A renda fixa é uma categoria de investimento em que as regras de remuneração, como taxas de juros e prazos de vencimento, são definidas no momento da aplicação.
Ou seja, o investidor já conhece, total ou parcialmente, qual será o retorno esperado no final do período.
Esse tipo de investimento é considerado mais previsível e conservador em comparação à renda variável, sendo ideal para quem busca segurança, estabilidade e planejamento financeiro.
Como funciona a renda fixa?
Na renda fixa, o investidor empresta dinheiro a uma instituição, como o governo, bancos ou empresas, em troca de uma remuneração acordada previamente.
Esse rendimento pode ser prefixado (valor fixo) ou pós-fixado (atrelado a indicadores como a Selic ou o IPCA).

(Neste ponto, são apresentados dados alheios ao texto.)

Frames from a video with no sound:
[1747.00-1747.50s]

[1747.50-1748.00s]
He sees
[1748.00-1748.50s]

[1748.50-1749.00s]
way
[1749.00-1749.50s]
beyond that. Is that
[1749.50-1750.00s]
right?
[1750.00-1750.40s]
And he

Durante o prazo do investimento, o emissor utiliza esse capital e devolve ao investidor o valor aplicado com juros no vencimento ou de forma periódica, conforme o tipo do título.

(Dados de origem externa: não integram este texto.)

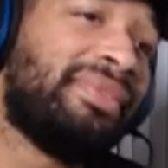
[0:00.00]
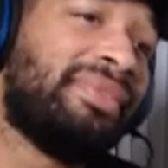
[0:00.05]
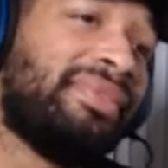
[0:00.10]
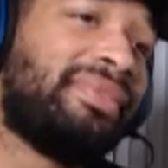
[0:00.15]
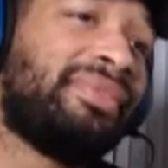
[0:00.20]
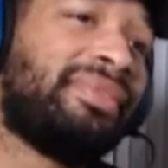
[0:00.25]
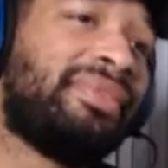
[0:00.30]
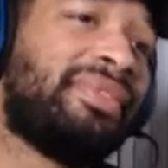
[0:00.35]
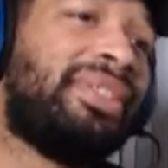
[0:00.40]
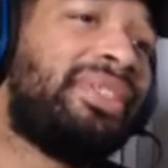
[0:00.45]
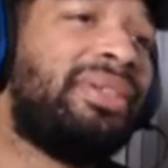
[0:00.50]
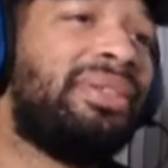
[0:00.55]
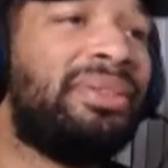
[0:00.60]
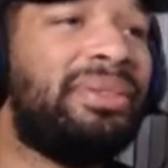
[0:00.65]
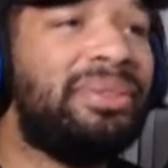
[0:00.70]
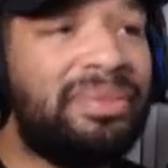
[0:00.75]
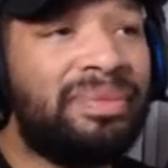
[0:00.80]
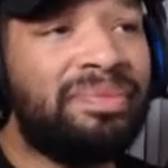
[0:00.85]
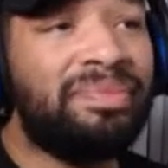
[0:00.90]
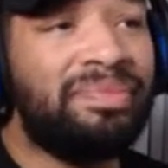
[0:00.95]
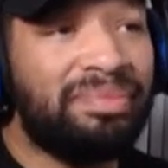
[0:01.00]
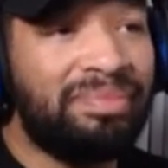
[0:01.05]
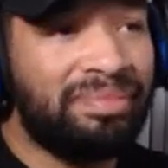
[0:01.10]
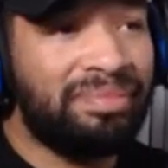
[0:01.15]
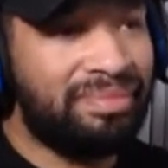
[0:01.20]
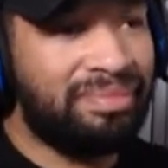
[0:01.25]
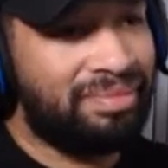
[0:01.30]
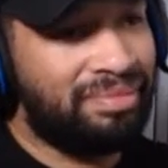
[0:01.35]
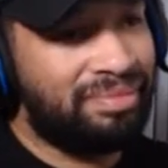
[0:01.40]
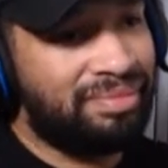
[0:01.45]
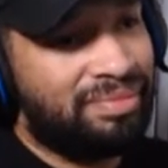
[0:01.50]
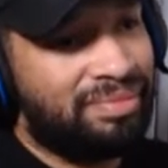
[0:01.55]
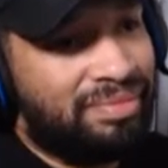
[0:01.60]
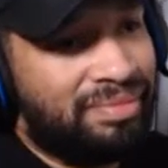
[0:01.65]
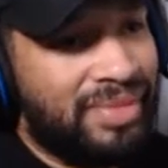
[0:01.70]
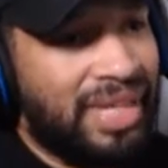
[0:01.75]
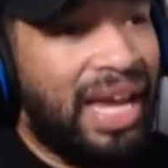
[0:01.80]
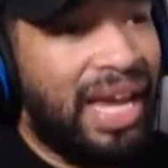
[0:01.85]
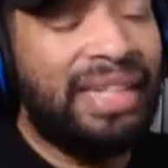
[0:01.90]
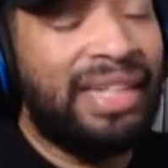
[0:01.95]
So,
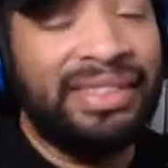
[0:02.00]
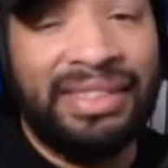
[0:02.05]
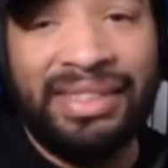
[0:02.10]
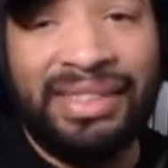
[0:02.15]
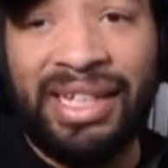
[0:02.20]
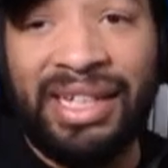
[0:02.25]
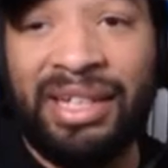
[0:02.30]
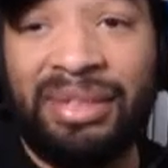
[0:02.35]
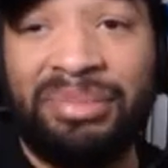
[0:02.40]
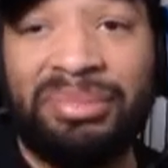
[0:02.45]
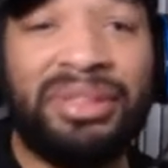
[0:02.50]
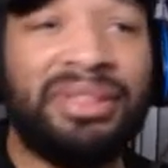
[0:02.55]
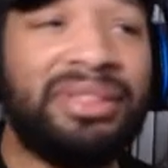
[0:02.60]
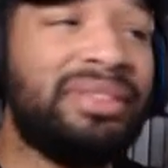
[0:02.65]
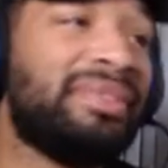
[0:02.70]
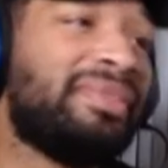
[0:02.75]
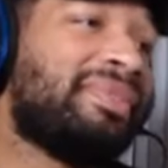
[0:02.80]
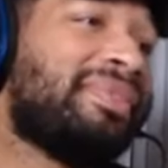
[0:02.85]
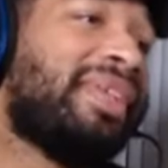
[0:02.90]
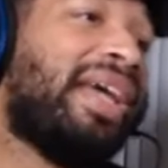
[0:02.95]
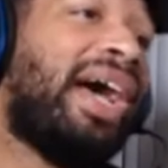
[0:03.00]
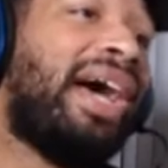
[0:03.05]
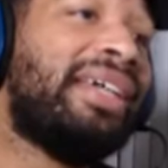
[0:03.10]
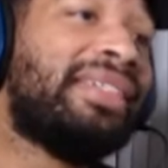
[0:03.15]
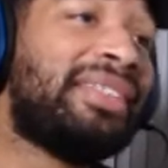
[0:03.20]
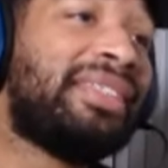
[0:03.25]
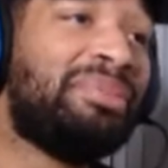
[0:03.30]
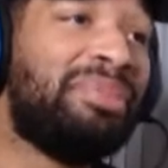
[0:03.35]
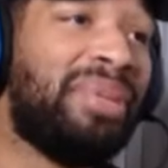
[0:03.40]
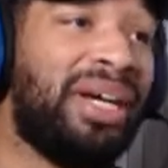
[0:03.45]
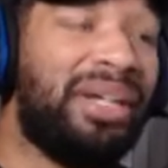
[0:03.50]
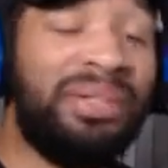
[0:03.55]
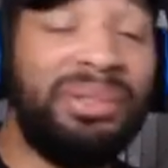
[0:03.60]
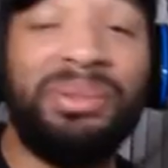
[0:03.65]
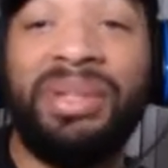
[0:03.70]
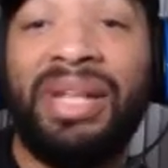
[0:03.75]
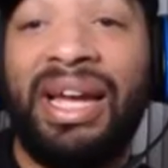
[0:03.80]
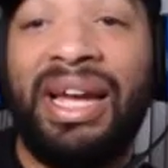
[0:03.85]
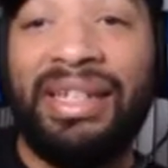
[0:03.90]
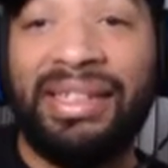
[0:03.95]
as a gamer, as somebody who
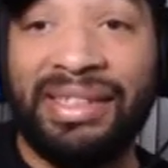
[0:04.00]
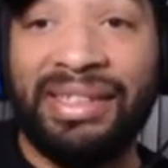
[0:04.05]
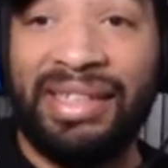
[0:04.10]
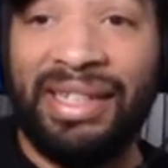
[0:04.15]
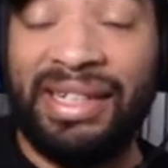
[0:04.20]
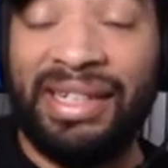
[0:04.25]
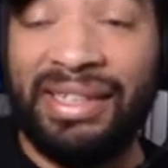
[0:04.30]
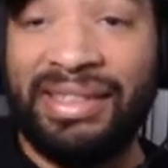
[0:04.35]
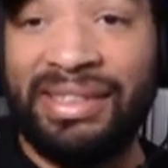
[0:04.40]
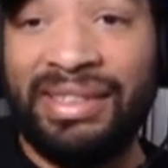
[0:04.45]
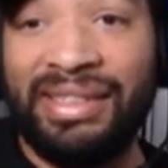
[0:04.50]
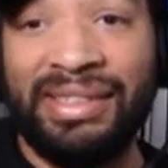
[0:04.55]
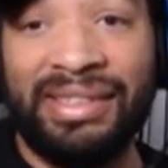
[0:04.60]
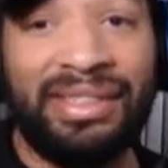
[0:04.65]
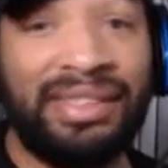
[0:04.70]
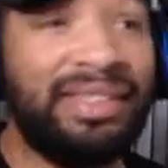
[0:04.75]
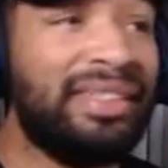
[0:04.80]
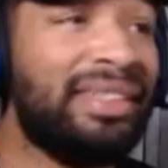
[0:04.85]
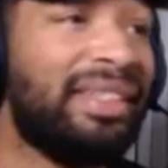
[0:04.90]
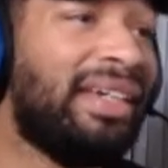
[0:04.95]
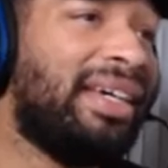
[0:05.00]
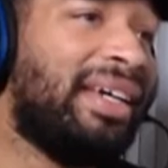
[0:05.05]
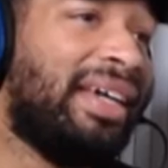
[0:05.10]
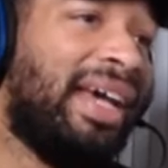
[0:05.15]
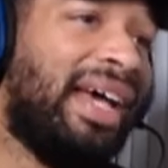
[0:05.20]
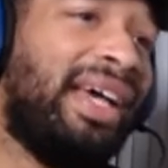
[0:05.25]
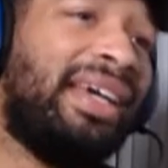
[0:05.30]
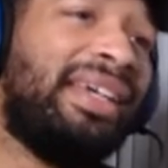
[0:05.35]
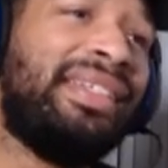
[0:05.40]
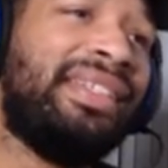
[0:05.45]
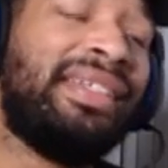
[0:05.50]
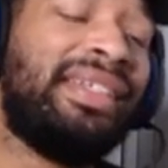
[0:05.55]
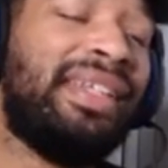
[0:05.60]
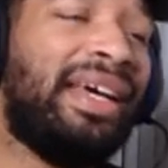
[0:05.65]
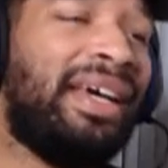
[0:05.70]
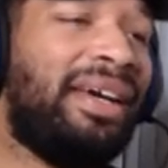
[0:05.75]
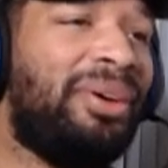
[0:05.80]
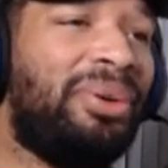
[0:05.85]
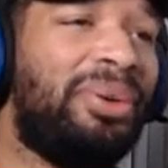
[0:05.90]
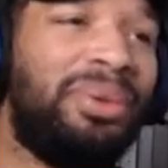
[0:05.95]
liked the dances, and
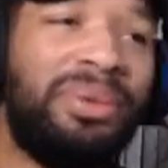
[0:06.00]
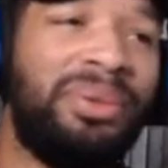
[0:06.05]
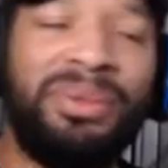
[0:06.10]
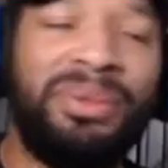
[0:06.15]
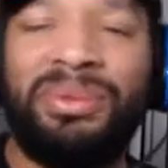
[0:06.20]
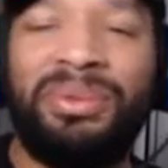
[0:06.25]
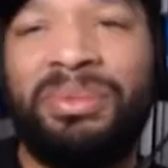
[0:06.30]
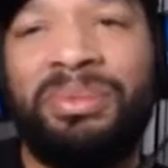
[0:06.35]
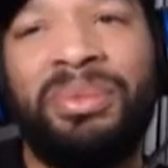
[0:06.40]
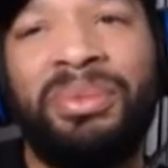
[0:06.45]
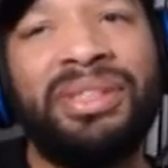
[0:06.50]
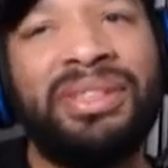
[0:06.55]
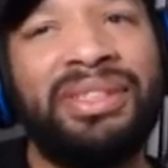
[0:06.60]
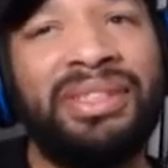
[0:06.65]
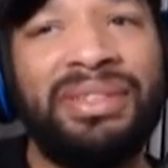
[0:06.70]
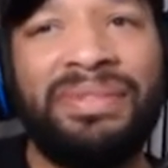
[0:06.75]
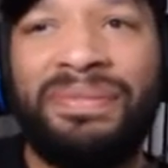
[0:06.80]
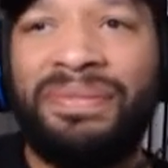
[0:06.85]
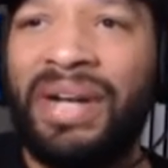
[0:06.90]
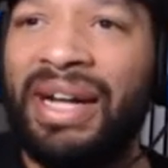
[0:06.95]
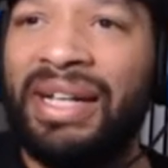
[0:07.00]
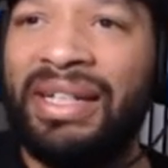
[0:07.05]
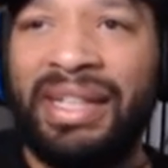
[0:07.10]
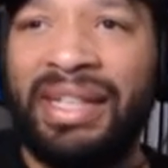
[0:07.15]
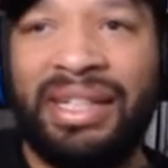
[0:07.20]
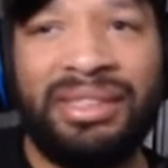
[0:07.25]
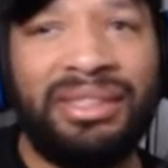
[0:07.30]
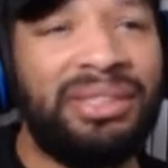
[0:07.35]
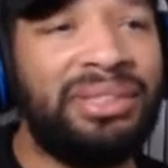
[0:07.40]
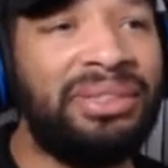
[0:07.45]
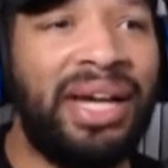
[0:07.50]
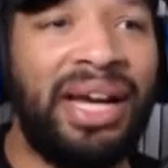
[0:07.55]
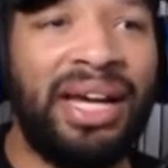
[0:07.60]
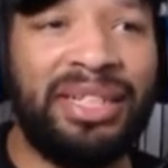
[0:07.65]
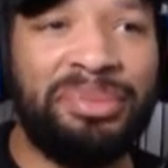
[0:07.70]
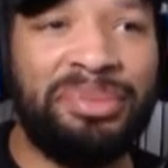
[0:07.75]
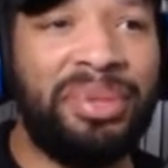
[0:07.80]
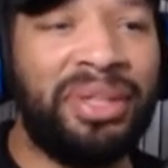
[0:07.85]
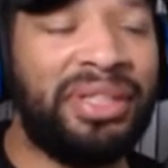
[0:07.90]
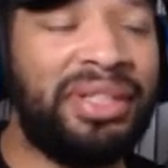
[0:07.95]
that whole, once the financial
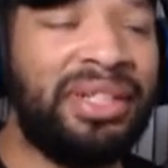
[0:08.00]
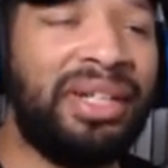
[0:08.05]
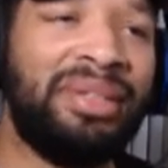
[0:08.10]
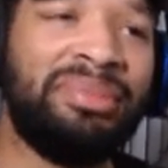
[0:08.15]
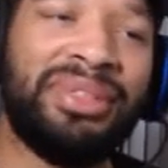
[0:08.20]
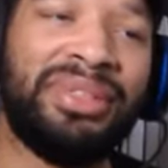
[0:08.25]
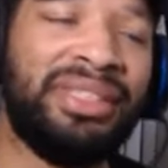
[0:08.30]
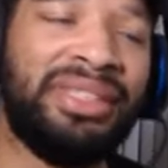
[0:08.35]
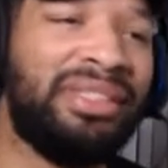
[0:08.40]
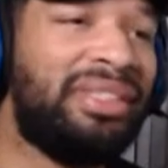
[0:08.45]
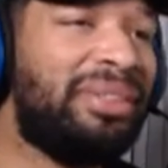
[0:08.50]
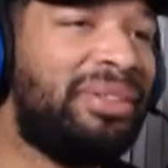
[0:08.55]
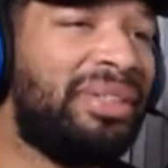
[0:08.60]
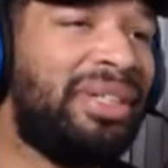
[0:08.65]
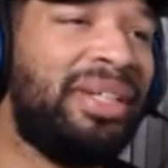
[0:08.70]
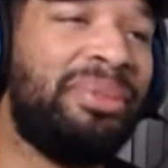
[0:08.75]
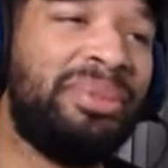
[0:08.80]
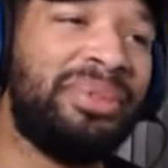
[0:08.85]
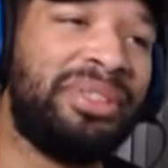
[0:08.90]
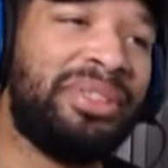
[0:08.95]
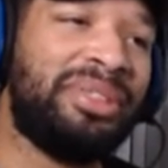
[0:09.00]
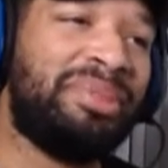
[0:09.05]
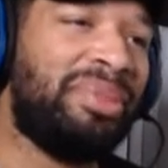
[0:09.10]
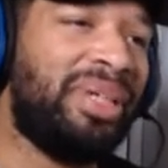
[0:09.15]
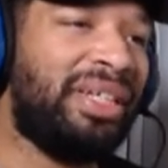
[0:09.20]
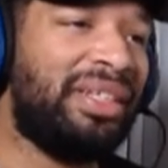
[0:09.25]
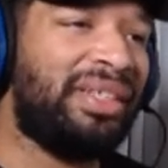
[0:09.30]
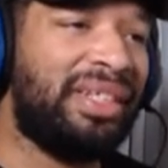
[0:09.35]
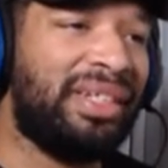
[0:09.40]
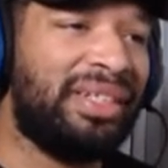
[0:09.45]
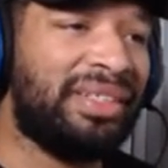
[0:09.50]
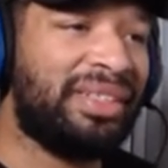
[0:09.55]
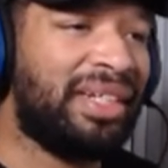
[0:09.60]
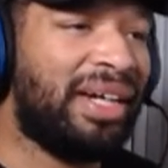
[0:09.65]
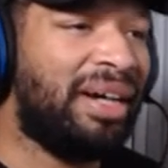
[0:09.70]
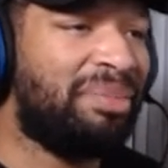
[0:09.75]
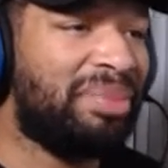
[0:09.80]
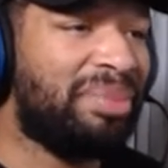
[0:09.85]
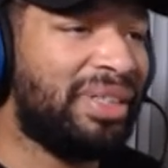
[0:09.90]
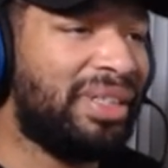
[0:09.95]
aspect comes into it, it will just make things
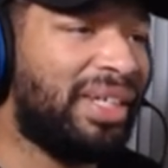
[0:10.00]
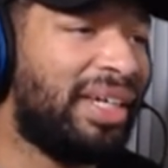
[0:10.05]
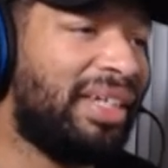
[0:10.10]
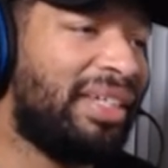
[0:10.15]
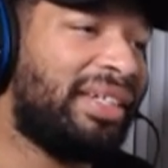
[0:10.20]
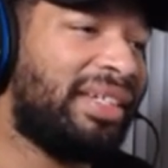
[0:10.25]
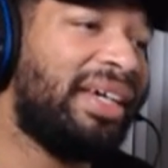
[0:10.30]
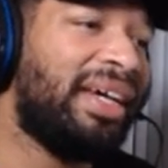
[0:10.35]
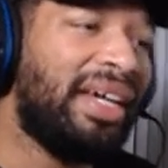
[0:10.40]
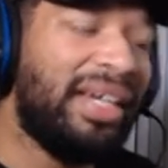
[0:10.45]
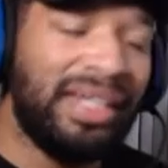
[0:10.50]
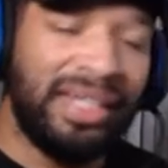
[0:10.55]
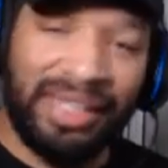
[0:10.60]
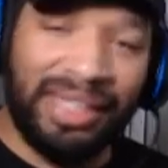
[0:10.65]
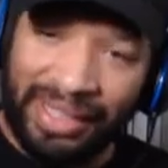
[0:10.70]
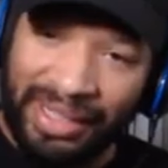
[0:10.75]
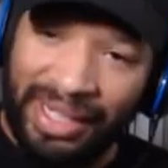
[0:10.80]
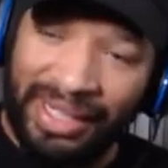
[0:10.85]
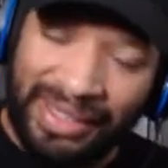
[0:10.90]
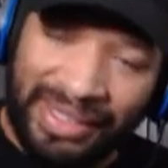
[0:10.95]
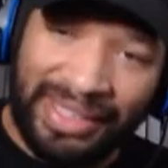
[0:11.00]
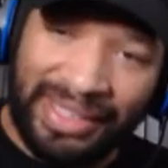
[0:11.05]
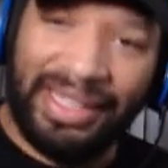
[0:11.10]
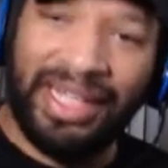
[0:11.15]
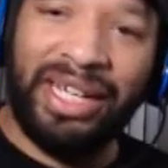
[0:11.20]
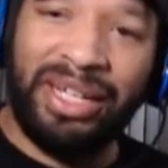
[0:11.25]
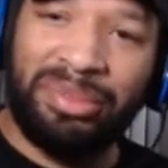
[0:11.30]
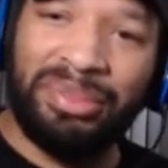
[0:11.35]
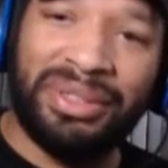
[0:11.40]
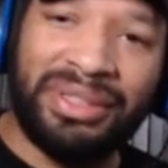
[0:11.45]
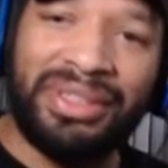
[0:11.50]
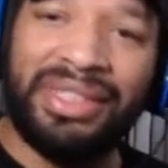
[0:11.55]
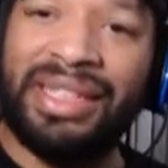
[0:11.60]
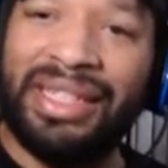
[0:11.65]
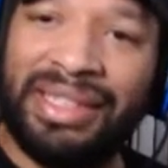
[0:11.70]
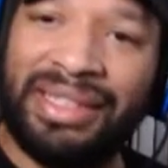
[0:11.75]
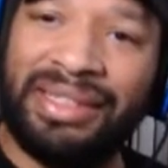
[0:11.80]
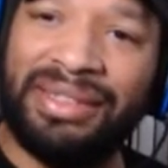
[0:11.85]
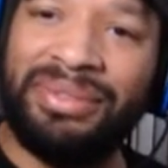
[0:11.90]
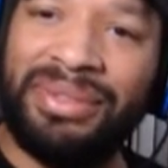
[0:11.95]
complicated. Let the gamers
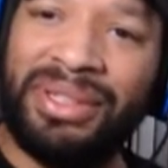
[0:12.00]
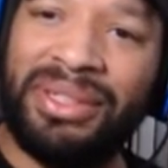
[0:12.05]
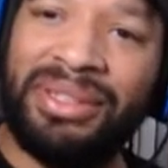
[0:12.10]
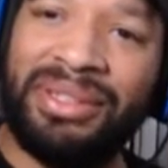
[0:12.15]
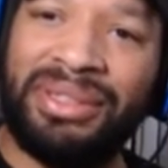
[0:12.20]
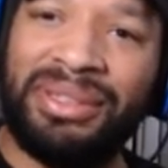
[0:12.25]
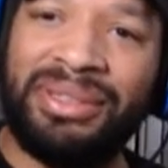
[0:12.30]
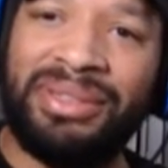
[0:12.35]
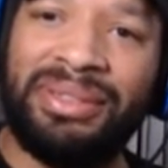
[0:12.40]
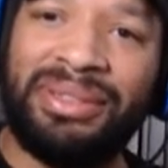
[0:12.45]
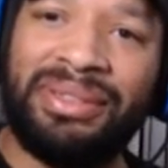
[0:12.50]
live a little.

Principais características da renda fixa
A renda fixa se destaca pela previsibilidade, já que o investidor conhece o rendimento esperado no momento da aplicação, especialmente nos produtos prefixados.
Ela oferece maior segurança relativa, sendo ideal para perfis conservadores, mas ainda assim está sujeita a riscos, como crédito, liquidez e oscilação de preços em função da marcação a mercado.

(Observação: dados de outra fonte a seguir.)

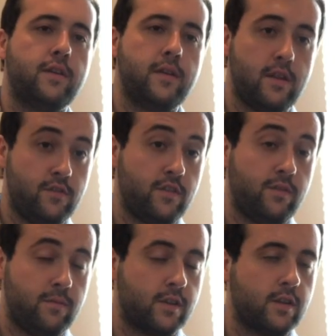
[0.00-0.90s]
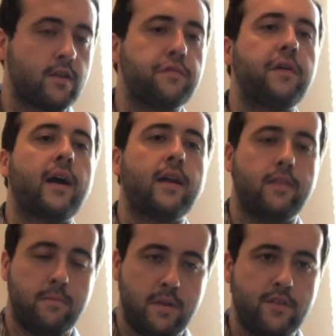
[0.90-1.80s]
and just to clarify,
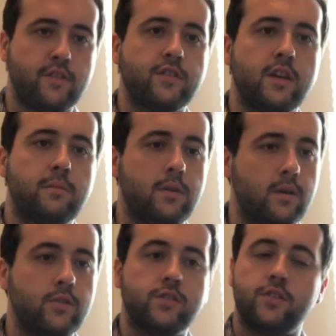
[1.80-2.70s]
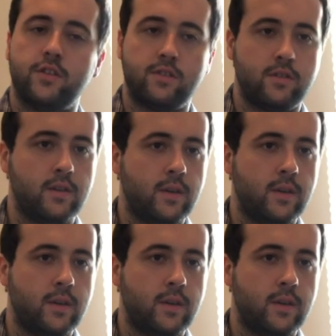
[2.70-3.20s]
the major scale mode is just,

A volatilidade na renda fixa é menor do que na renda variável, mas pode variar conforme o tipo de título. Por exemplo, papéis de longo prazo e com taxa atrelada à inflação tendem a oscilar mais.
O risco e o retorno dos ativos de renda fixa também variam: enquanto títulos públicos são mais seguros, debêntures, por exemplo, podem oferecer retornos maiores com riscos mais elevados.